London has retained the top spot as the most attractive city for foreign direct investment in Europe, according to data compiled by professional services company EY.
The report shows that in 2021 there were 394 foreign direct investment projects in the capital, a 2.9% rise from 2020.
However, London foreign investment projects have failed to fully recover to pre-pandemic levels, with the capital attracting 538 investments in 2019. EY said this slow recovery was due to a decline in digital projects in London last year.
Foreign direct investment – also known as FDI – includes mergers and acquisitions, building new facilities and the purchase of an interest in a company by an overseas entity.
Across Europe, the UK ranks second for inbound foreign direct investment projects behind France, but above third-place Germany.
In total there were 993 foreign direct investment projects in the UK last year, up by 1.8% from 2020.
It means that in London attracted 40% of the total foreign direct investment into the UK last year.
The data is another sign of confidence in the UK capital, with London ranking fourth globally for VC tech investment.

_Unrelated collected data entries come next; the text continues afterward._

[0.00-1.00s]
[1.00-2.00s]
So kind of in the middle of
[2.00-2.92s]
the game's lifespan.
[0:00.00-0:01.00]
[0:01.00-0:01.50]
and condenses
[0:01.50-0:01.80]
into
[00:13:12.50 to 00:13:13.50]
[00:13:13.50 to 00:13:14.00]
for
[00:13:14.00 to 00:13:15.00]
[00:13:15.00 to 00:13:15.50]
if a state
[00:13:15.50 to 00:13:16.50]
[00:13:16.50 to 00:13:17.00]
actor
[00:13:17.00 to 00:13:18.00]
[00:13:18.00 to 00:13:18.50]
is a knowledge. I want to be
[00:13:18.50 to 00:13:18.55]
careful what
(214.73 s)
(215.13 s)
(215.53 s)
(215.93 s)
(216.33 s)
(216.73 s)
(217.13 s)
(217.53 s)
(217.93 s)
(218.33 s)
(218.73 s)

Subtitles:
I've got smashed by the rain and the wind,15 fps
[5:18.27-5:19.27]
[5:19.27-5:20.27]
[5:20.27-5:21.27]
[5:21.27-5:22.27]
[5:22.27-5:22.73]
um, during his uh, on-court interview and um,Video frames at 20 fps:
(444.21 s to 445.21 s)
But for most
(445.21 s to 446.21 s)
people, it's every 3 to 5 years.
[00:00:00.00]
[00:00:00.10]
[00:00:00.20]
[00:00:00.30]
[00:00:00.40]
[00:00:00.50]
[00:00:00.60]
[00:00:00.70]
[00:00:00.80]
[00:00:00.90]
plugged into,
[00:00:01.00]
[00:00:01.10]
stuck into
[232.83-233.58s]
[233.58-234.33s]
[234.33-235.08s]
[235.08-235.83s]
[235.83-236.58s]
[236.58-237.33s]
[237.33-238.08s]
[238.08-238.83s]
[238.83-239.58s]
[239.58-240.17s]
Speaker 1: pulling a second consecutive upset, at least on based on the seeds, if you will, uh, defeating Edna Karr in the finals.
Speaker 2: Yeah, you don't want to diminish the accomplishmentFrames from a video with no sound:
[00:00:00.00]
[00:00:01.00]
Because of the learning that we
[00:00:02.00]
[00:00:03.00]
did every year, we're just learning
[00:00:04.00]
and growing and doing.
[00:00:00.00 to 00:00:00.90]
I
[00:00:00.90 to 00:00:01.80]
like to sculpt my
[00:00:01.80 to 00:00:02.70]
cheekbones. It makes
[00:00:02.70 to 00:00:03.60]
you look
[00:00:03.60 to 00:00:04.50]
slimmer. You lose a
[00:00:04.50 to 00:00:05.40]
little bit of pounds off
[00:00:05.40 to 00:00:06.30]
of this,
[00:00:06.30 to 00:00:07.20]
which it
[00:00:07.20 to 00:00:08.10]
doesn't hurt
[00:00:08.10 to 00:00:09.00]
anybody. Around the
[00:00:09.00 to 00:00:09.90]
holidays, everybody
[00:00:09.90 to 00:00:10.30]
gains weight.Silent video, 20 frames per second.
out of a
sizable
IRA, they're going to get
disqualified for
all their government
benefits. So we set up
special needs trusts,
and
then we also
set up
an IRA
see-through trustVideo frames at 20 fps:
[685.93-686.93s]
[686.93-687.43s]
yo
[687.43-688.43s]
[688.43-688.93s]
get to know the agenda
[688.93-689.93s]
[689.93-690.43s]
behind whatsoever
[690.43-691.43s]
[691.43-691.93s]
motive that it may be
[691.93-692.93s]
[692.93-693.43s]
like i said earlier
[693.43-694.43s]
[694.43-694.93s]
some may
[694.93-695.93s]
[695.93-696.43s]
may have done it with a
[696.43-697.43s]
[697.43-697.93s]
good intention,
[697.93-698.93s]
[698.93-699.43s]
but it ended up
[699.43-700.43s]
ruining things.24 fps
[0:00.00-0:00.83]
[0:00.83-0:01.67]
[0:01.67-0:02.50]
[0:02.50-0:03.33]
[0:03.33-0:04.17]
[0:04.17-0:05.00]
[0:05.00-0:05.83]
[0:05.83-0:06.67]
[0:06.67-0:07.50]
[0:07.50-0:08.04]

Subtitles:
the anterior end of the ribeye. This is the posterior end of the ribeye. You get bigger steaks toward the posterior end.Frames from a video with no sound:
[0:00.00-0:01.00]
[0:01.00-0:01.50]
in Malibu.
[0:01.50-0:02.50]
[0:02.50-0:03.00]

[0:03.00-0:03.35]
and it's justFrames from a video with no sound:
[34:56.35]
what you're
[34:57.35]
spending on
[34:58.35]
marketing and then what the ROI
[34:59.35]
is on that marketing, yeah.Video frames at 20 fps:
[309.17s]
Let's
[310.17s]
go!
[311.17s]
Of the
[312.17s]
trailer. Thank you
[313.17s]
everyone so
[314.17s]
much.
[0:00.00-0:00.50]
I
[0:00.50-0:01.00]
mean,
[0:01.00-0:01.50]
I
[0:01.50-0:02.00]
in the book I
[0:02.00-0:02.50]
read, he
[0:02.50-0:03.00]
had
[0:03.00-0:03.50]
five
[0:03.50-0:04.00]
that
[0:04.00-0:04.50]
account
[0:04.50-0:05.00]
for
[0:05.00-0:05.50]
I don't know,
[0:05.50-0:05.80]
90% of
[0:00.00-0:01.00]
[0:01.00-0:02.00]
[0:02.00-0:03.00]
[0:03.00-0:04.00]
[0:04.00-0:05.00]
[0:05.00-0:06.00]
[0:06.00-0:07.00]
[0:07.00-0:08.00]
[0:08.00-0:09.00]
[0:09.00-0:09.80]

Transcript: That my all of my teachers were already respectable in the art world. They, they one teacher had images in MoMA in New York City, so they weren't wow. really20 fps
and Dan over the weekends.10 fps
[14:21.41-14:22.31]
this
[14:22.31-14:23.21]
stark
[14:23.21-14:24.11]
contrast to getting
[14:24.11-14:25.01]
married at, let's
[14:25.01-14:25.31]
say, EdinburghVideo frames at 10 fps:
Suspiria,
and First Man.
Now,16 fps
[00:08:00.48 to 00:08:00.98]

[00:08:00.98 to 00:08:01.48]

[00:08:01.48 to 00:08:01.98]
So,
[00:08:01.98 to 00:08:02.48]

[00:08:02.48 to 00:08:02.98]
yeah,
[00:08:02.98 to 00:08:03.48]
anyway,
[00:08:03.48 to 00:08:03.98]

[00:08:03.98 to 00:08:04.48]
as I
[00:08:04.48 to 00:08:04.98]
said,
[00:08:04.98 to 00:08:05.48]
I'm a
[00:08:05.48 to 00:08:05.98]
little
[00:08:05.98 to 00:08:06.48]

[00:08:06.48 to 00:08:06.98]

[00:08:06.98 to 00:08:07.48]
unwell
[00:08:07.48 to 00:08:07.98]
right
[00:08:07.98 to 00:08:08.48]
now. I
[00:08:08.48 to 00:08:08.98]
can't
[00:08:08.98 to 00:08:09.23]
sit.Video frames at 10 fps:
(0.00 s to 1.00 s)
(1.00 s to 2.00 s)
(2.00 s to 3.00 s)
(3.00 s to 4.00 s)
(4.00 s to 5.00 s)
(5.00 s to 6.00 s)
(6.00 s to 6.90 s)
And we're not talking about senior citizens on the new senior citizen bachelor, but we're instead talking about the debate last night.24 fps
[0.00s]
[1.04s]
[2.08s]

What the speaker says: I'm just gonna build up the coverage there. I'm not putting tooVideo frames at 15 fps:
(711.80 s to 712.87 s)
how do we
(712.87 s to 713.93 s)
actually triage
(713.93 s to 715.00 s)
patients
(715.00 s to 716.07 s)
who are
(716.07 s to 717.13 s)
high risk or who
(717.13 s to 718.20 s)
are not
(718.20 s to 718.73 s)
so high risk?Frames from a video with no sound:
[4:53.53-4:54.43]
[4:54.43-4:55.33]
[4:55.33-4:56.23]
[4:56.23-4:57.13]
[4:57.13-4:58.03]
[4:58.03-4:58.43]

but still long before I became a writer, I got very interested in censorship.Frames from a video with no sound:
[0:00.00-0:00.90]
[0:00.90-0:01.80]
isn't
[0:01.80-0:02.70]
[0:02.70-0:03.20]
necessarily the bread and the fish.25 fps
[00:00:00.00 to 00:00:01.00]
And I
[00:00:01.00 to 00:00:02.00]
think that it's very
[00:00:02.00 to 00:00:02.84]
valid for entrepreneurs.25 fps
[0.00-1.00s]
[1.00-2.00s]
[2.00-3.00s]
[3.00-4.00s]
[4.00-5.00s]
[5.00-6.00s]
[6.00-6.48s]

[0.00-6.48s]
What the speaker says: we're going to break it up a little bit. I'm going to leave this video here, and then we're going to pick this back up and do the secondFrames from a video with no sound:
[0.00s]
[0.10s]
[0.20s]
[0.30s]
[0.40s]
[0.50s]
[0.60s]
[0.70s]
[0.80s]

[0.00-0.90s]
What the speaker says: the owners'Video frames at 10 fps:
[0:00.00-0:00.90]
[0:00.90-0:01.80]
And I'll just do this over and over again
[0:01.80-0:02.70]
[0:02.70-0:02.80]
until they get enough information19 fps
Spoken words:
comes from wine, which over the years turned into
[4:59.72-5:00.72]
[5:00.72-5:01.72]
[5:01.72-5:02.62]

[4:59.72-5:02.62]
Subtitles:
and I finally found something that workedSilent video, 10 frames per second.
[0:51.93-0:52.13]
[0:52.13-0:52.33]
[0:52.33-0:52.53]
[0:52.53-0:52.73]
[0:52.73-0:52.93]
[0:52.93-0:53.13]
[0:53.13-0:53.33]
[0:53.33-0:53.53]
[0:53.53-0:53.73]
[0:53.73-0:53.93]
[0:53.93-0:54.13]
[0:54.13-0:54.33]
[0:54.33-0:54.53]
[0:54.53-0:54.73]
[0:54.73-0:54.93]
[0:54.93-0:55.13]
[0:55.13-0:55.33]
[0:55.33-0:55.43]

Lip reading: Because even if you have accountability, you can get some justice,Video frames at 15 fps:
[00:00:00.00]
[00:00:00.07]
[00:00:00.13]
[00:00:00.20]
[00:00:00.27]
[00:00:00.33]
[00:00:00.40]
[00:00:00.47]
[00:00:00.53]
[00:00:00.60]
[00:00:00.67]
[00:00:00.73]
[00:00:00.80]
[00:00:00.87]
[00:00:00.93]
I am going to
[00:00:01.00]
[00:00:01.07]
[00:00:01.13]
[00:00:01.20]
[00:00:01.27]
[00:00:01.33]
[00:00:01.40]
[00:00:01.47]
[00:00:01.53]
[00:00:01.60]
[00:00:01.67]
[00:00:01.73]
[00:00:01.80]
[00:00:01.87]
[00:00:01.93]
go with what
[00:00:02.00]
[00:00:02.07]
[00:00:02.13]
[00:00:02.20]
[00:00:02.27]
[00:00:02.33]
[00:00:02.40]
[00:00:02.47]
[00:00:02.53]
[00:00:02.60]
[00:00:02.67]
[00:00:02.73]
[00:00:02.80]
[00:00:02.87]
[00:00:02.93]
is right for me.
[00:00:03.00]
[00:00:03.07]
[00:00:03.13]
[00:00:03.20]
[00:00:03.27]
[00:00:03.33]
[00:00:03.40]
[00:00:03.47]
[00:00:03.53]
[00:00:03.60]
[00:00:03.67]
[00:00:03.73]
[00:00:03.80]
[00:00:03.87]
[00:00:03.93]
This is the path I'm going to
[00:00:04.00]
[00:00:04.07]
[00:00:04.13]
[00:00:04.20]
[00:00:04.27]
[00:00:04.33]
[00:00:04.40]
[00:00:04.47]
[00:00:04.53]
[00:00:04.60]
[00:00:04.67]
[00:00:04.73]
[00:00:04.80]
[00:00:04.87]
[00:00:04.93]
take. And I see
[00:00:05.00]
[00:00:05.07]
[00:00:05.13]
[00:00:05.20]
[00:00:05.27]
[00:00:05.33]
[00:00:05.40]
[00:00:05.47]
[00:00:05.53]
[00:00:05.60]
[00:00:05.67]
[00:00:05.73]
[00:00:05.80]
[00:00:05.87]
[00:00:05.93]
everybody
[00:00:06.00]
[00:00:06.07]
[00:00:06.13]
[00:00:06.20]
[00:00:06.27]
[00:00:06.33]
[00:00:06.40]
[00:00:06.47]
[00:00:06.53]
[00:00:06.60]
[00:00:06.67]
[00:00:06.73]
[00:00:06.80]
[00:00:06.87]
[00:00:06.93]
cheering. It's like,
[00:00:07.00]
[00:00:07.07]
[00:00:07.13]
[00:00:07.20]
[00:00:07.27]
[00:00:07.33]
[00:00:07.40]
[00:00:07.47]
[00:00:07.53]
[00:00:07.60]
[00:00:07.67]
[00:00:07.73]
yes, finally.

FDI data ‘yet to reflect’ levelling up policy
Outside of London, Manchester and Edinburgh were the most popular destinations for UK foreign direct investment.
By region, there was healthy growth for Scotland with a 14% increase in investments and the West Midlands with a 28% increase.
However, Yorkshire and the Humber saw FDI projects decline by 27%, while foreign investment in the East of England fell by 26%.
Wales and the North West also saw FDI projects decline in 2021.
The mixed results across regions suggest the government’s “levelling up” policy is struggling to gain traction when it comes to foreign direct investment.
“Levelling-up as a policy idea has cut through, with almost two-thirds of investors we surveyed having heard of it last year,” said Peter Arnold, EY’s UK chief economist.
“Awareness has turned into engagement this year, with a similar proportion saying levelling-up influences their location decisions and that they’ll look to invest where government support is available – although project numbers are yet to reflect this.”